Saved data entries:
########
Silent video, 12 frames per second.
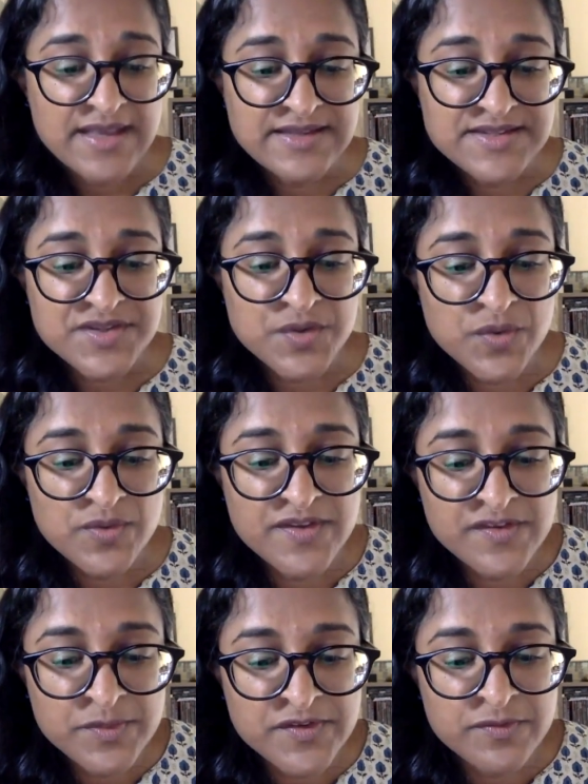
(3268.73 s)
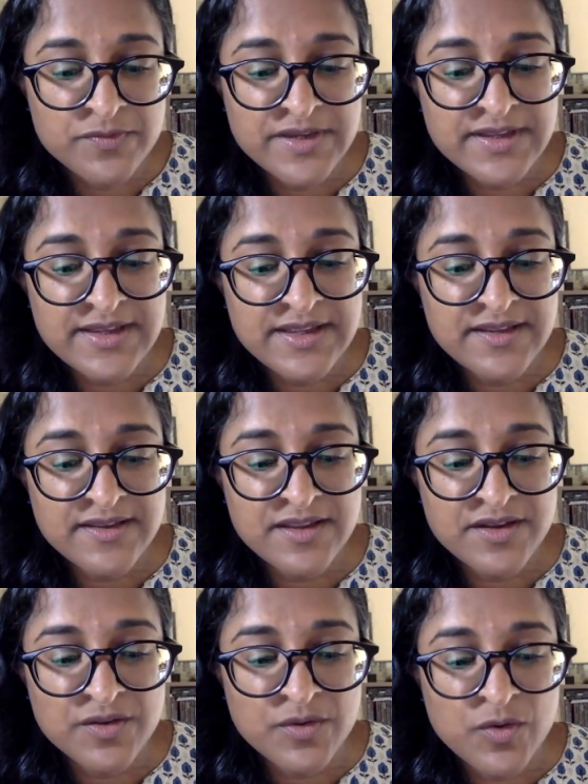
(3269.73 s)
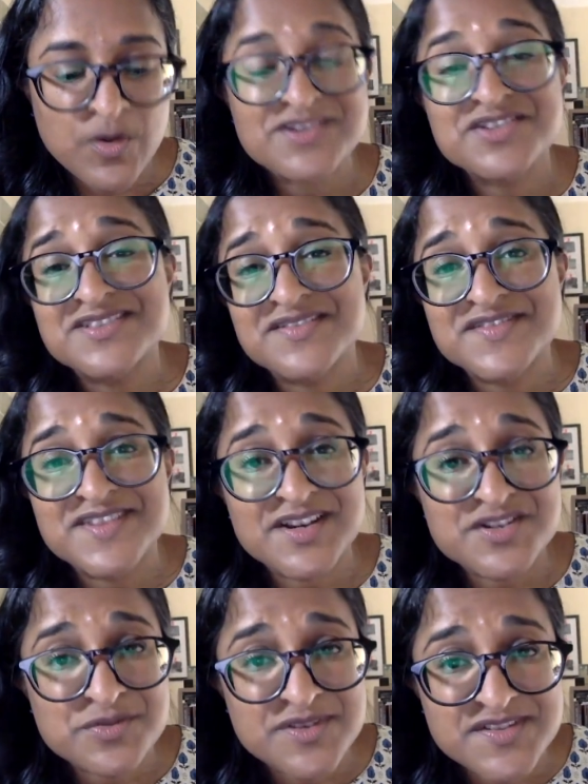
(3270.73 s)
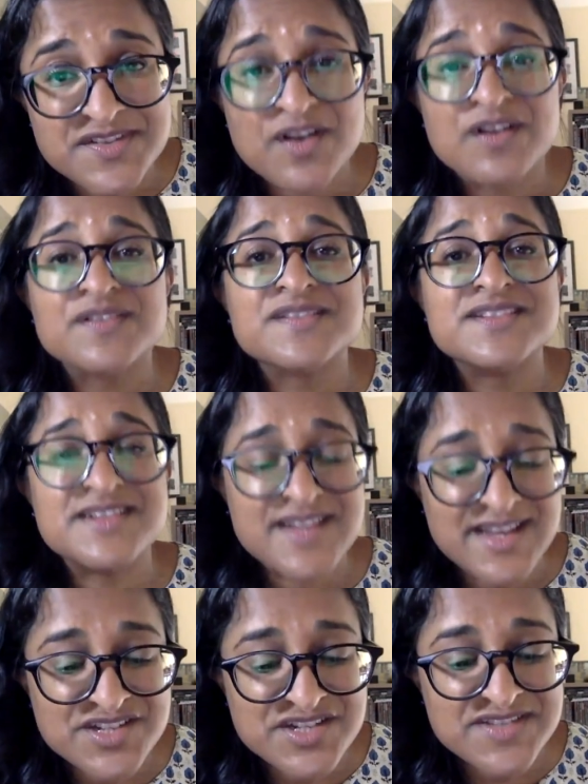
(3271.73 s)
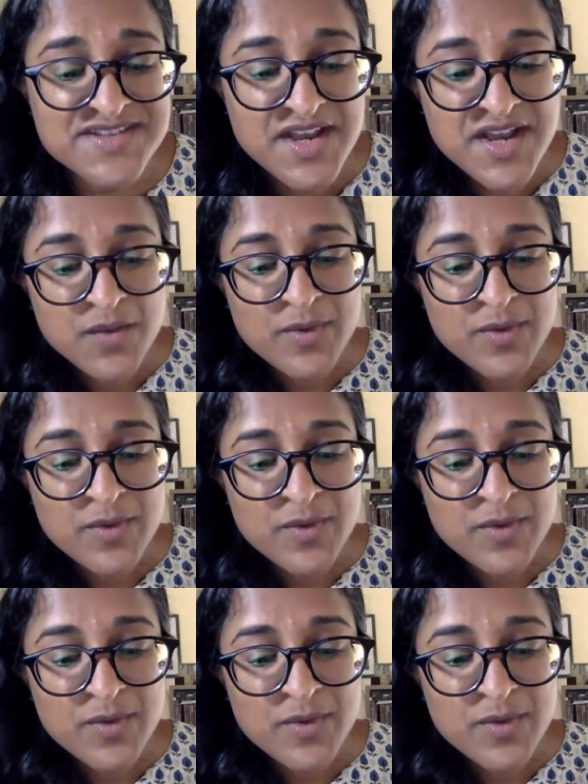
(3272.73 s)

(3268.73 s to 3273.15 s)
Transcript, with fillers: And so this was really, you know, questions of sexual assaults, detentions.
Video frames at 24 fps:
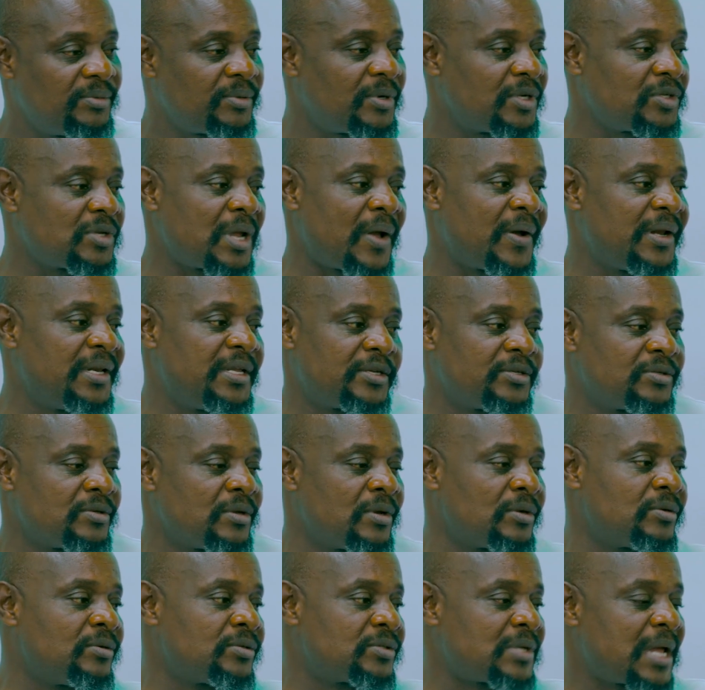because our league is
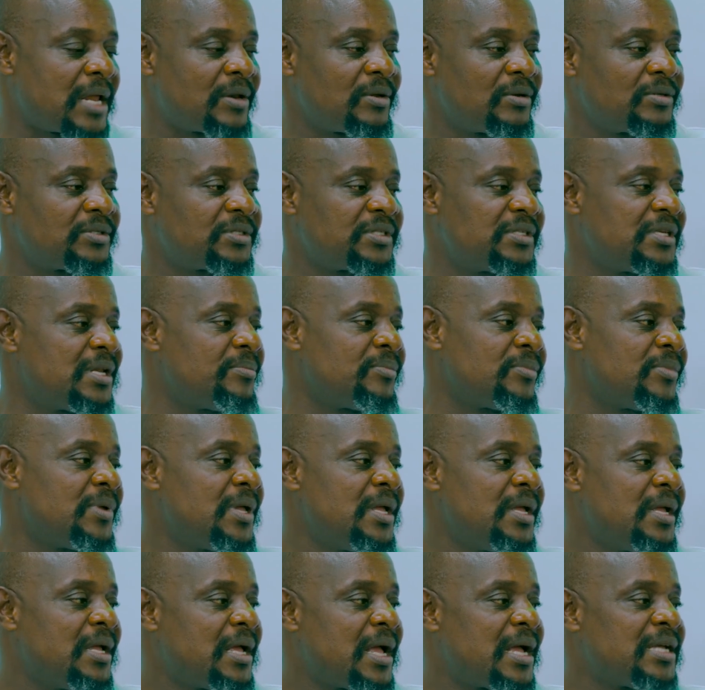not good, so I don't see them
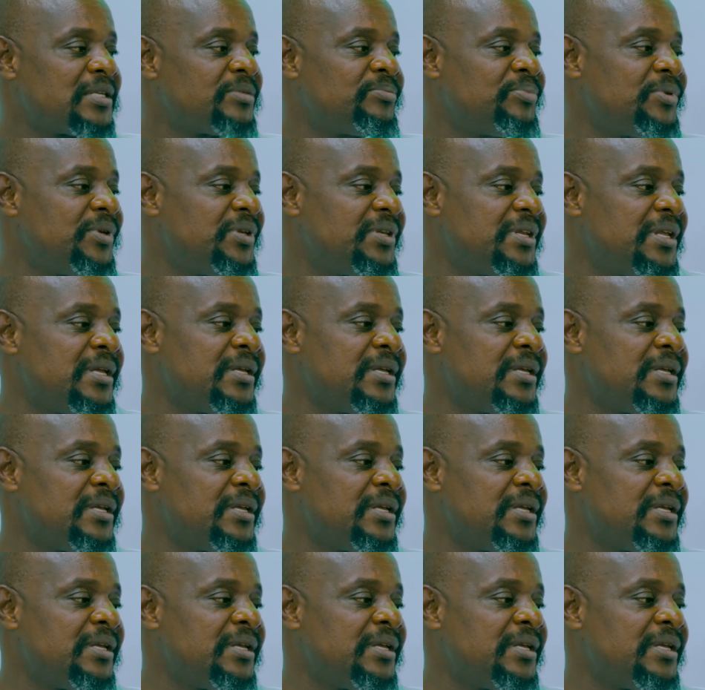as being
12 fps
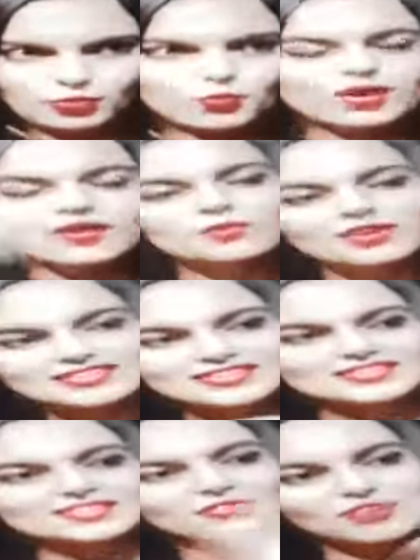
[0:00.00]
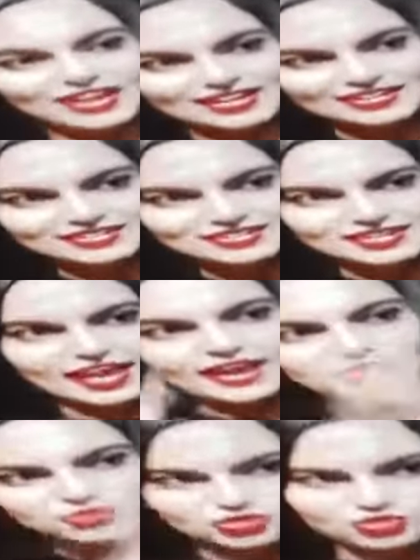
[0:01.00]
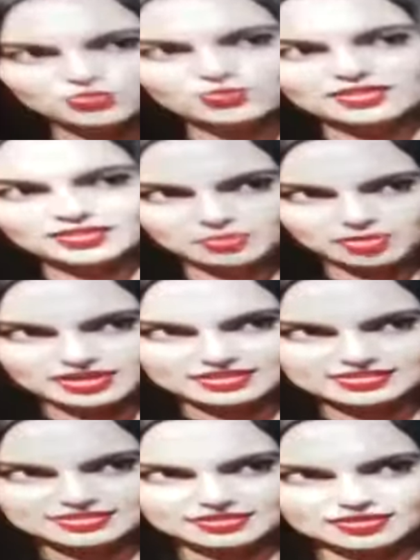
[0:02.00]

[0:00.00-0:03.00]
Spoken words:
What does the race have to do with the person?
########
PROBLEM TO WORK ON: Could you repeat the entries word for word, skipping the pictures they contain?

OUTPUT FOR THIS EXERCISE:
Silent video, 12 frames per second.
(3268.73 s)
(3269.73 s)
(3270.73 s)
(3271.73 s)
(3272.73 s)

(3268.73 s to 3273.15 s)
Transcript, with fillers: And so this was really, you know, questions of sexual assaults, detentions.
Video frames at 24 fps:
because our league is
not good, so I don't see them
as being
12 fps
[0:00.00]
[0:01.00]
[0:02.00]

[0:00.00-0:03.00]
Spoken words:
What does the race have to do with the person?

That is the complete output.